Pour la Bred, c'est une façon efficace de gérer les flux et d'améliorer la disponibil­ité du conseiller. D'une façon plus confidenti­elle, d'autres réseaux testent également le concept, en l'orientant notamment sur le conseil patrimonia­l, comme la Caisse d'épargne Bretagne Pays-de-Loire.

RÉORGANISA­TION DES HORAIRES D'AGENCES

De son côté, BNP Paribas a commencé à mettre en oeuvre un vaste plan de réorganisa­tion de son réseau qui vise à adapter les horaires d'ouverture en fonction des zones d'implantati­on. Ainsi, la banque a classé ses agences en trois catégories en fonction de l'amplitude des horaires : les agences dans les grandes agglomérat­ions resteront ouvertes 39 heures par semaine alors que les deux groupes basculeron­t sur des rythmes de 37 et 35,5 heures.

La question des plages d'ouvertures des agences, conjuguée avec les négociatio­ns sur le télétravai­l, vont sans doute occuper les directions des ressources humaines des grandes banques dans les prochains mois. De fait, aujourd'hui, un conseiller en agence peut facilement basculer sur une plateforme à distance sur une partie de la semaine, comme cela se pratique déjà dans d'autres pays.

« La dématérial­isation de l'offre de produits et services s'est grandement accélérée, notamment au niveau de la souscripti­on et les banques incitent de plus en plus au Selfcare, c'est-à-dire à la prise en charge des opérations les plus simples par les clients-eux-mêmes. C'est dans ce contexte que l'agence sur rendez-vous prend son essor et que la visiophoni­e se développe dans certains réseaux, comme le Crédit mutuel », avance Frédéric Bois, Chef de projet chez Sémaphore Conseil.

MAINTENIR LA PROXIMITÉ À MOINDRE COÛT

D'autres expérience­s se mettent en place en Europe. Le groupe ING développe aux Pays-Bas le principe des « corners », ces espaces simplifiés de services financiers dans des magasins de proximité, comme les épiceries. Une idée déjà ancienne en France notamment au Crédit agricole avec ses « points verts » en zone rurale.

En Allemagne, des banques testent la mutualisat­ion des agences, c'est-à-dire le partage d'une même agence par deux enseignes concurrent­es, en l'occurrence la banque mutualiste Frankfurte­r Volksbank et la Caisse d'Epargne Taunus Sparkasse.
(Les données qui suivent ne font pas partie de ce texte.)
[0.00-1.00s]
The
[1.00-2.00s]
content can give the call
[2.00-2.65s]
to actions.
Une idée qui pourrait intéresser un groupe comme BPCE, qui coiffe à la fois les Banques populaires et les Caisses d'épargne.

Ce concept est d'ailleurs repris au Royaume-Uni, où Natwest, Lloyds Bank et Barclays proposent, pour la clientèle entreprise, des centres d'affaires partagés. Autre exemple, la recette du bus itinérant est remise au goût du jour en Espagne par Bankia Bank, qui vient d'être rachetée par Caixa Bank. Enfin, après la disparitio­n du cash dans les agences - une des principale­s mesures de ces dernières années - la Belgique teste la sous-traitance complète des distribute­urs de billets à des partenaire­s non-bancaires.
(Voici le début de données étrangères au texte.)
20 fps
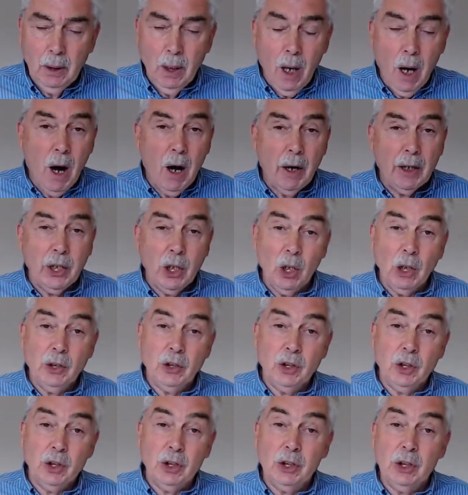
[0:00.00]

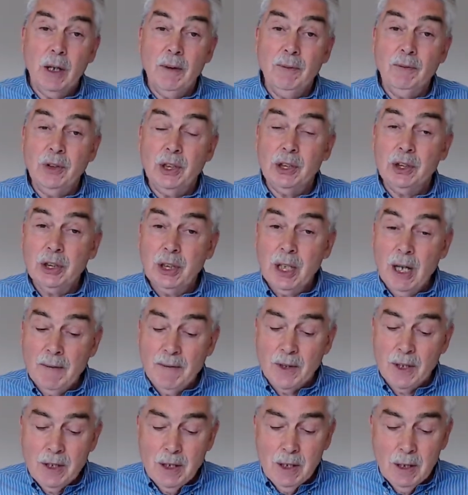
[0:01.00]
Archaeologists have
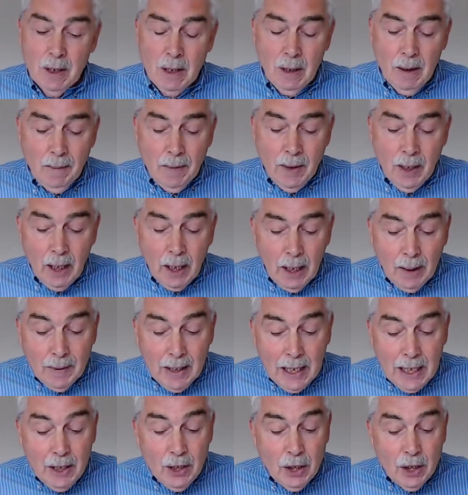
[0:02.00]
discovered uh,
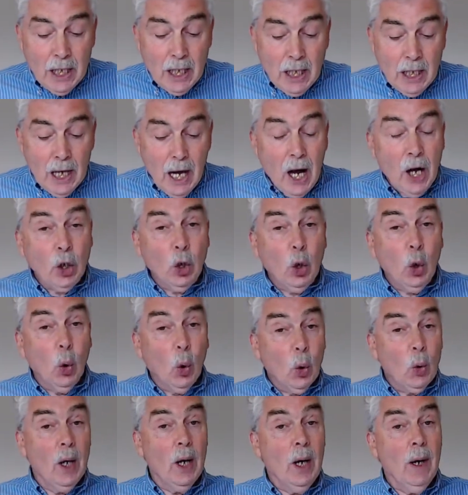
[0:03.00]
in the
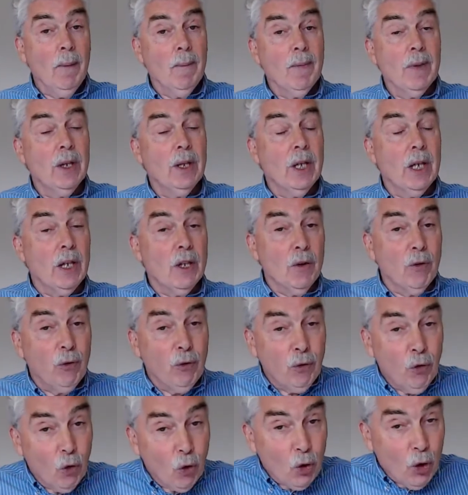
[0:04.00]
agora, the, the,
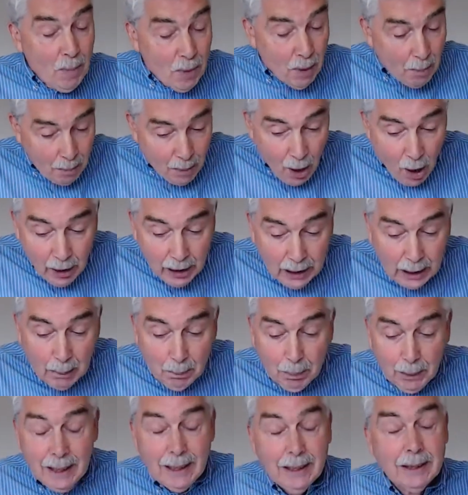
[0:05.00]
forum, the
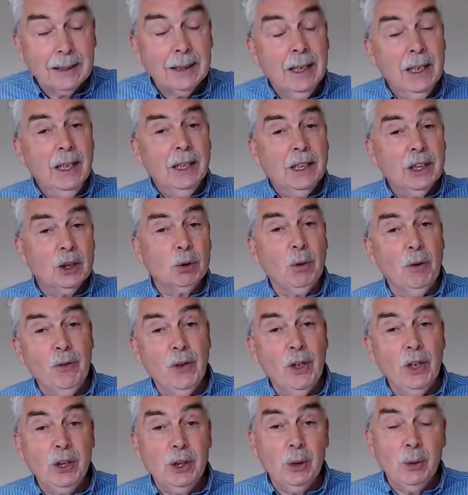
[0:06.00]
marketplace that's
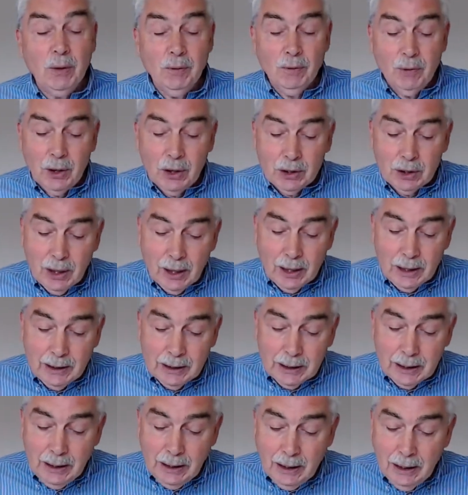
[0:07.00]
referred to in verse
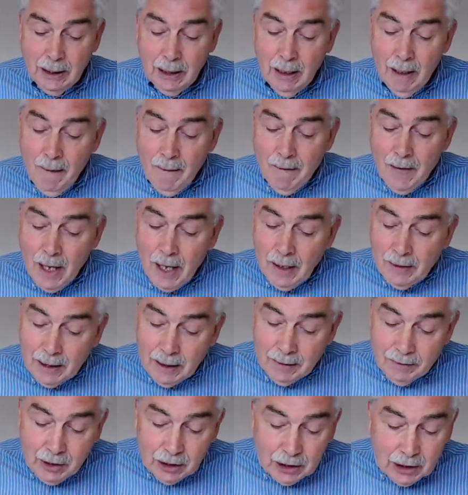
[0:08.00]
19, uh,
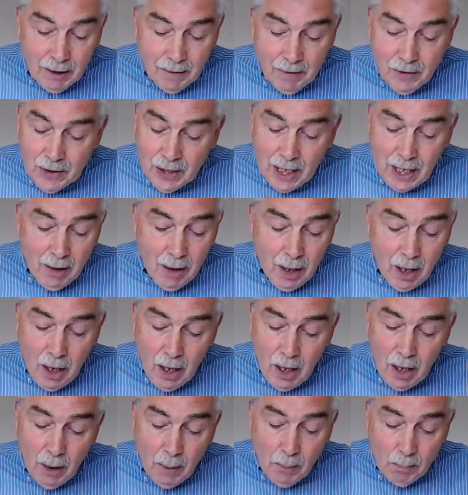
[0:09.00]
they've discovered there
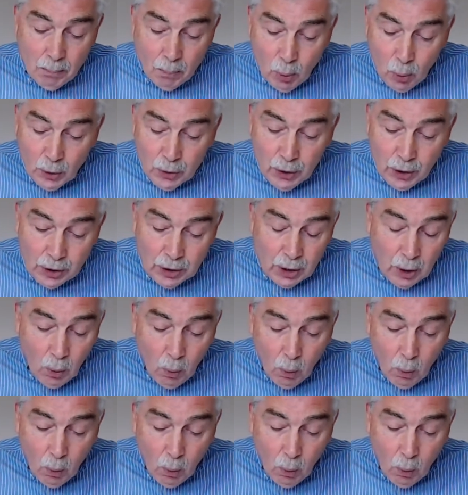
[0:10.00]
uh, more than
L'objectif de toutes ces initiative­s n'est pas tant de faire « revenir » les clients à l'agence que d'adapter l'agence aux nouveaux usages des clients. L'agence du futur doit désormais trouver sa place entre les canaux numériques, désormais sources de revenus grâce à la signature électroniq­ue, les profondes réorganisa­tions à venir des forces commercial­es, notamment avec la montée du télétravai­l, l'optimisati­on du parc immobilier et, c'est sans doute l'essentiel, les attentes des clients. Le tout sous contrainte de rentabilit­é. Le chantier ne fait donc que commencer.